According to Masters and Johnson, during the excitement phase of the sexual response cycle, a person’s heart rate and breathing begin to quicken. The muscles of the body tense, the nipples harden, and the skin may begin to flush. Blood flow to the genitals increases, leading to erections in men and the swelling of the clitoris and labia minora in women. In women, the vaginal walls start to lubricate, and in men, the testicles swell and the scrotum tightens.

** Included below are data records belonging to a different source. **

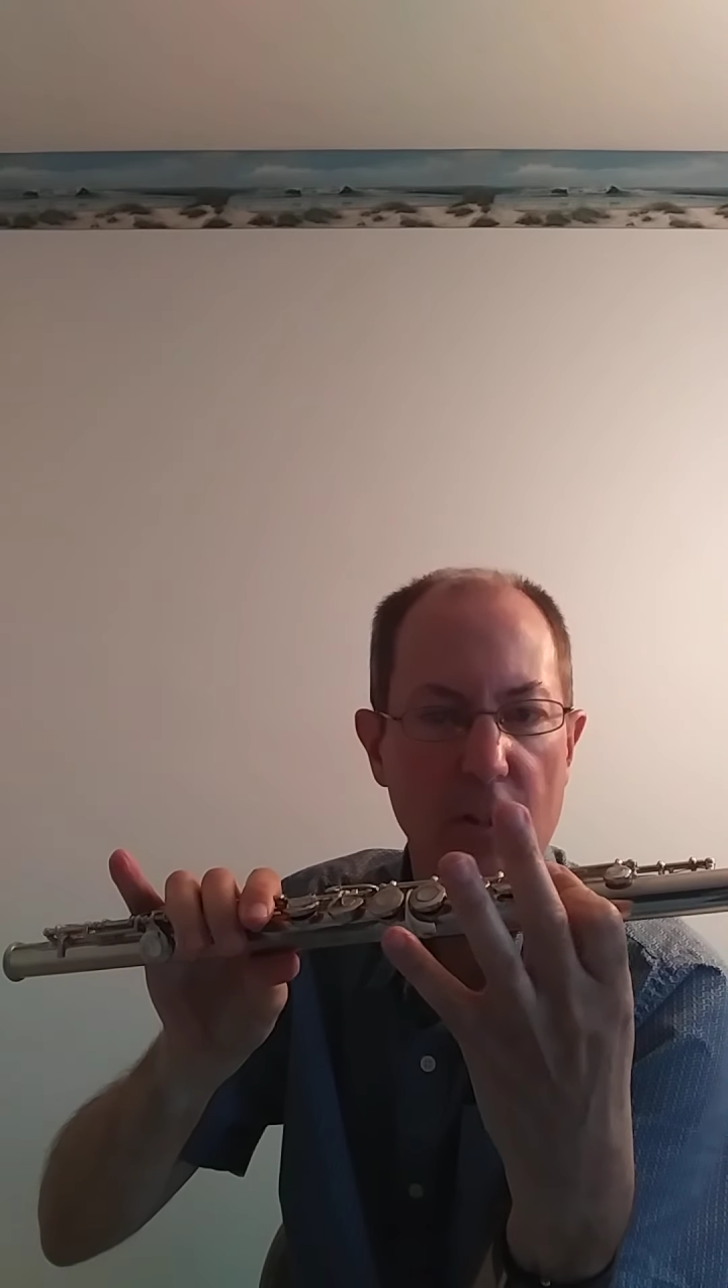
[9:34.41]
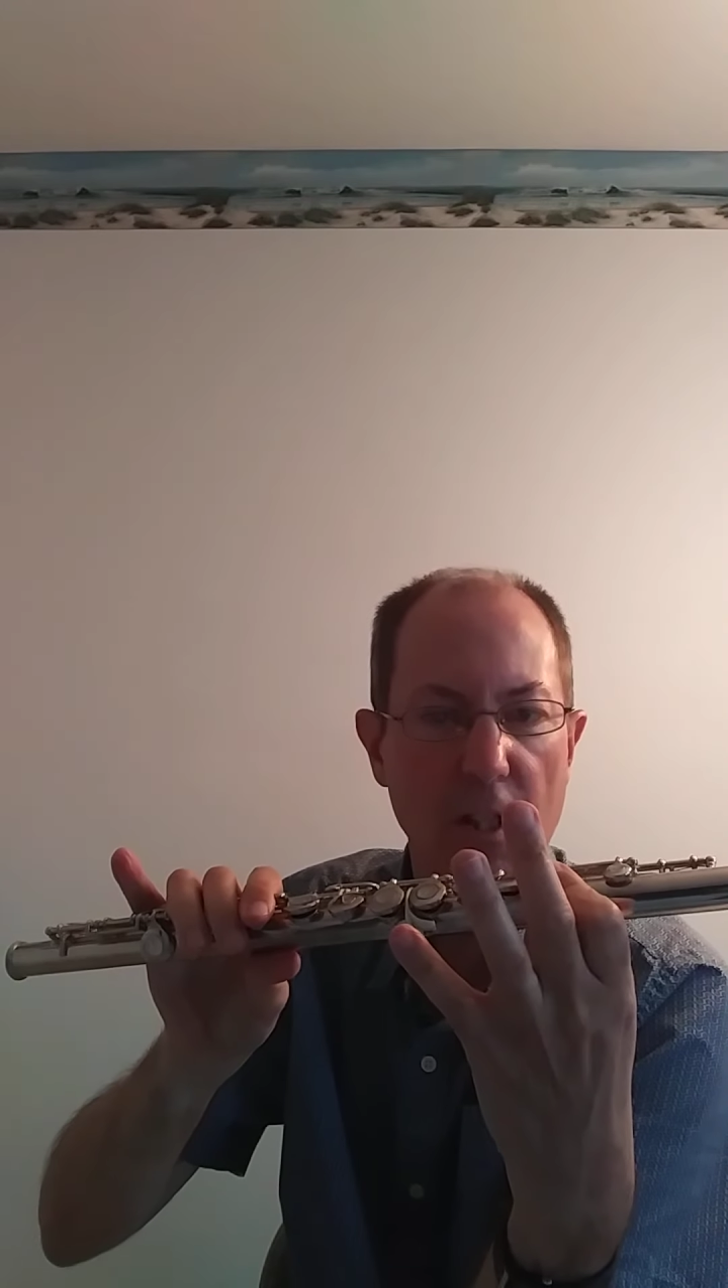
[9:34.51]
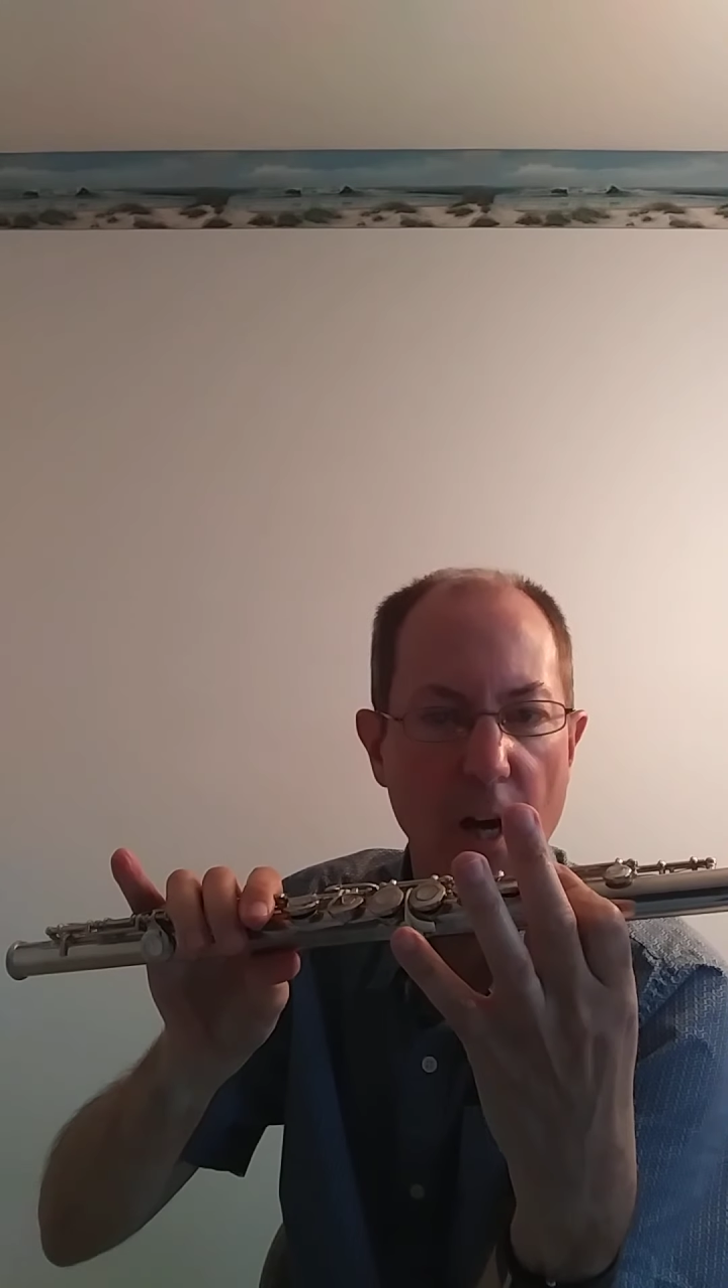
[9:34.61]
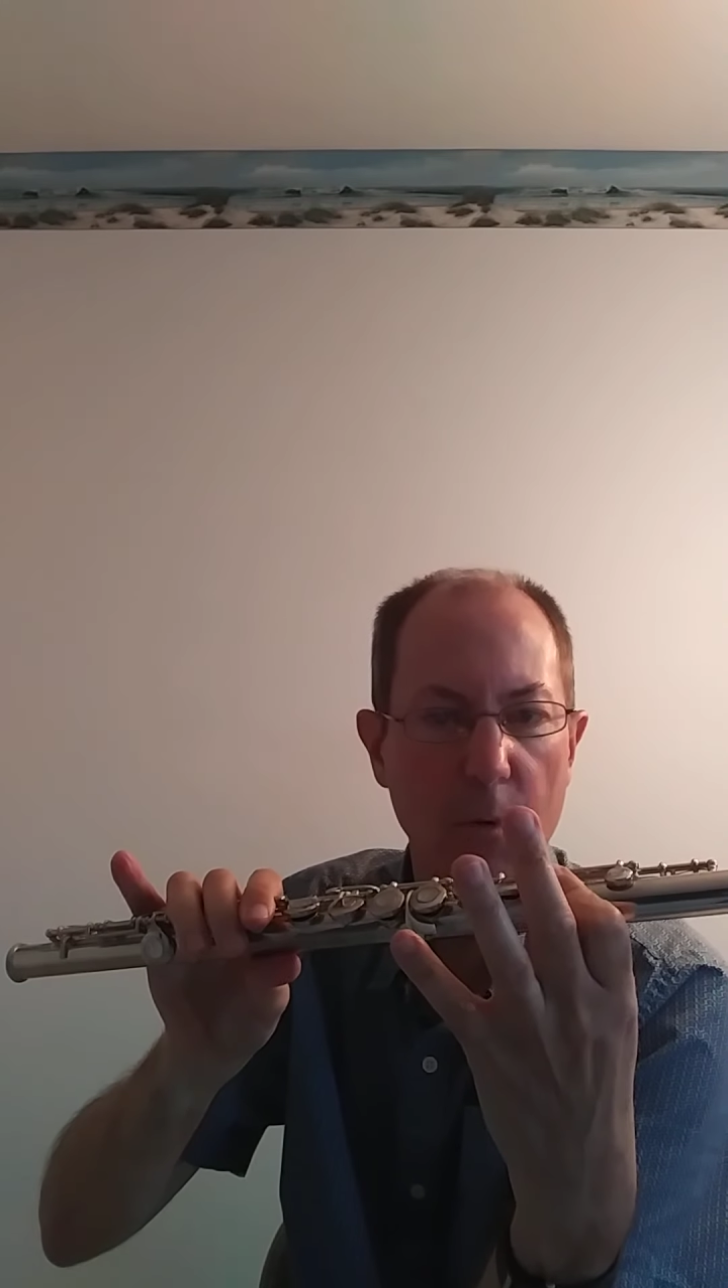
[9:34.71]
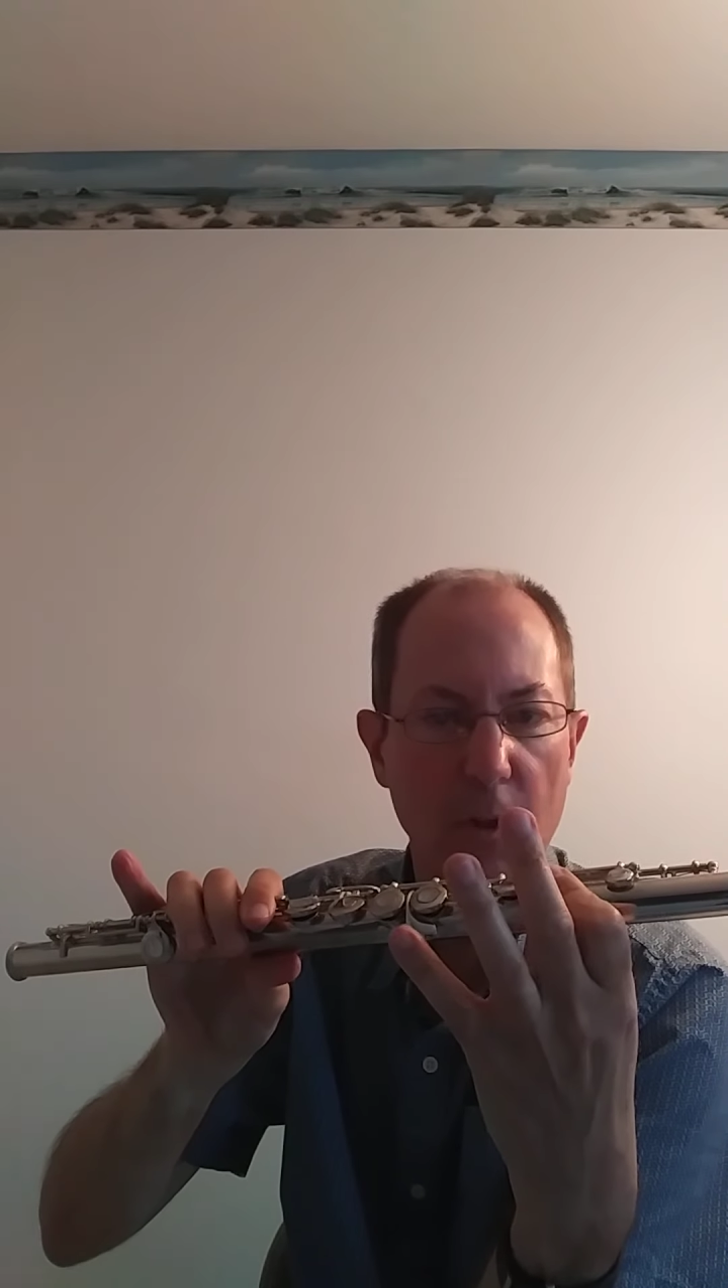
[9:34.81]

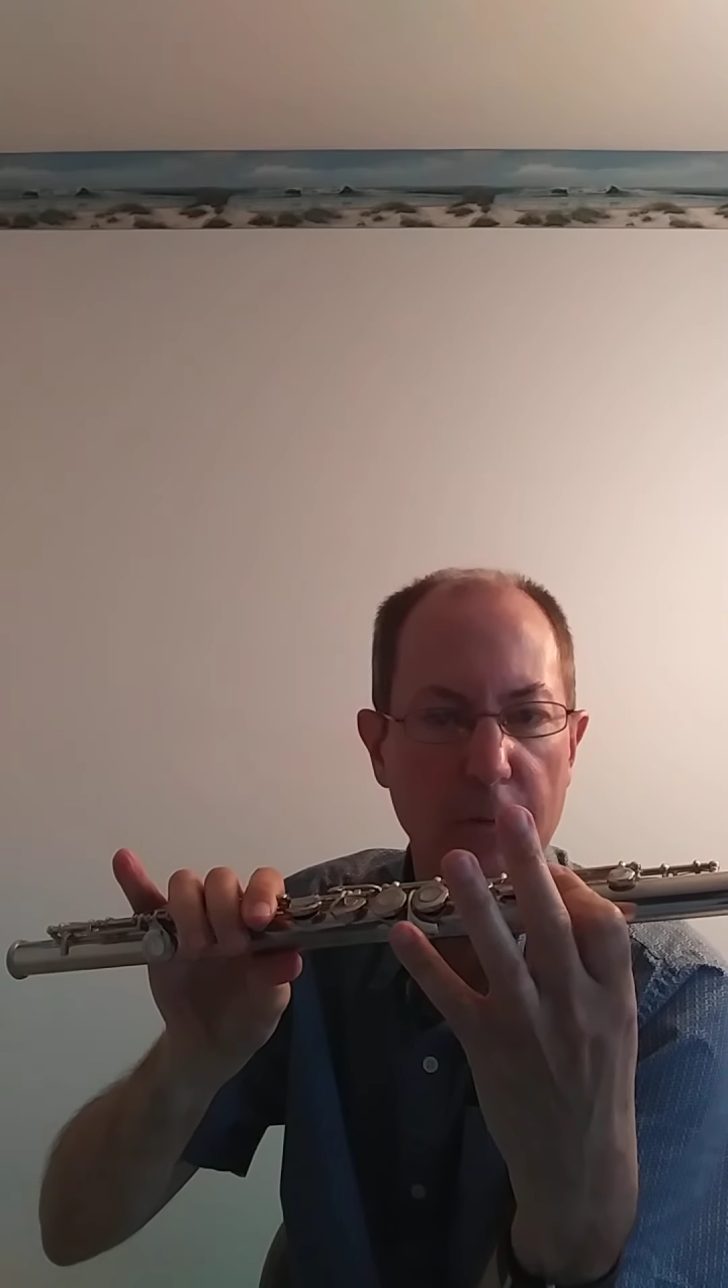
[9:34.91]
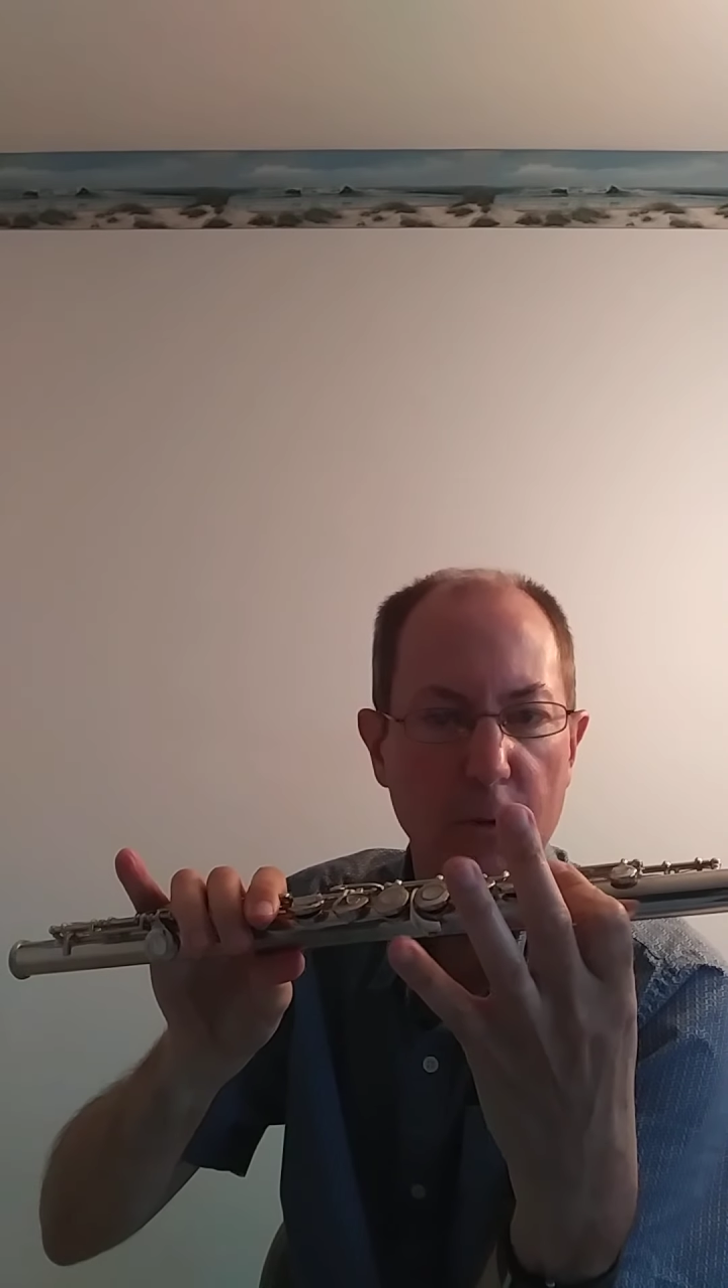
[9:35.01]
Shotwell, the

These physical responses are intensified in the plateau phase, which is the phase of sexual excitement before orgasm. Heart rate, circulation, breathing, and muscle tension continue to increase. Muscles in the hands, feet, and face may spasm involuntarily. The walls of the vagina may become a purplish color due to the increased blood flow, and the clitoris becomes extremely sensitive, retracting partially (or totally) under the clitoral hood. Generally, a man’s urethral sphincter will contract in this phase to keep urine from mixing with semen. The penis may discharge pre-ejaculate at this point.
The shortest phase of the sexual response cycle is the orgasm. An orgasm is characterized by a sudden, complete release of sexual tension. Blood pressure, heart rate, and breathing reach their maximum rate at this point. Muscles contract involuntarily, particularly those in the lower pelvic region around the sexual organs, but also in other parts of the body, such as the feet. Women experience contractions in the uterus and vagina, while men have contractions in the muscles at the base of the penis, a process that usually results in ejaculation. In some cases, female ejaculation can occur as well, which is often referred to as “squirting.”
In the resolution phase, the muscles relax, breathing and heart rate decrease, and the genitals return to their nonexcited state. The body itself returns to its normal functioning condition. Men usually experience a refractory period after orgasm in which they cannot orgasm again. Women can sometimes have multiple orgasms in a row when sexual stimulation continues.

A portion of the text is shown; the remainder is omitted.